Now let us turn to the other side of the argument.

Variability Under Domestication: Under domestication, we see much variability, caused or at least excited by changed conditions of life. This often occurs in so obscure a manner that we are tempted to consider the variations as spontaneous. Variability is governed by many complex laws:
- By correlated growth (change in one part affecting another).
- By compensation (one part developing at the expense of another).
- By the increased use and disuse of parts.

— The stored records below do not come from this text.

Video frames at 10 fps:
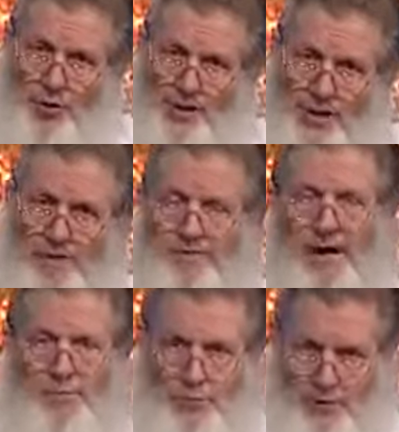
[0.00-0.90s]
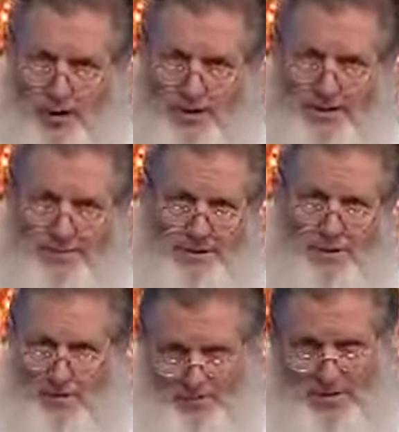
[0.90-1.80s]
authority of Abdullah
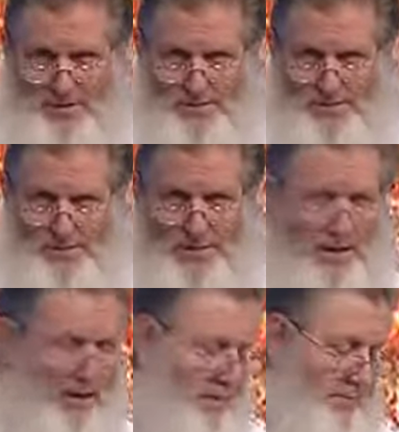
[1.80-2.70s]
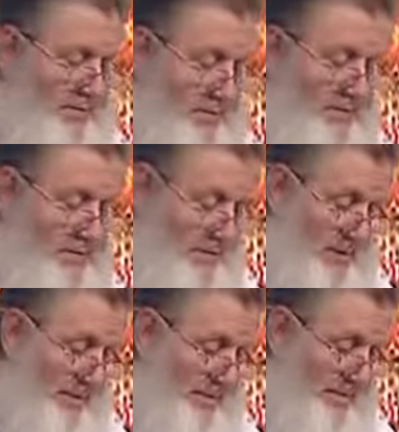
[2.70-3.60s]
ibn Omar. May Allah be pleased
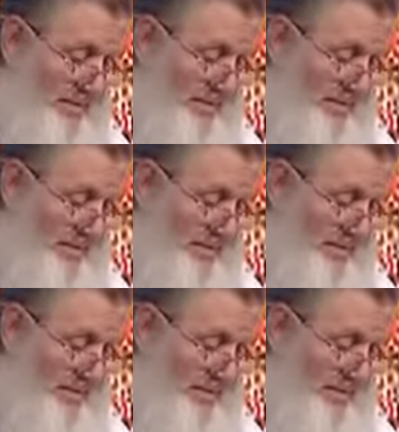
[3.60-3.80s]
with them.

- And by the definite action of the surrounding conditions. There is much difficulty in ascertaining how largely our domestic productions have been modified, but we may safely infer that the amount has been large and that modifications can be inherited for long periods. As long as the conditions of life remain the same, we have reason to believe that a modification which has already been inherited for many generations may continue to be inherited for an almost infinite number of generations. On the other hand, we have evidence that variability, when it has once come into play, does not cease under domestication for a very long period; nor do we know that it ever ceases, for new varieties are still occasionally produced by our oldest domesticated productions.

Variability is not actually caused by humans. Humans only unintentionally expose organic beings to new conditions of life, and then nature acts on the organism’s constitution and causes it to vary.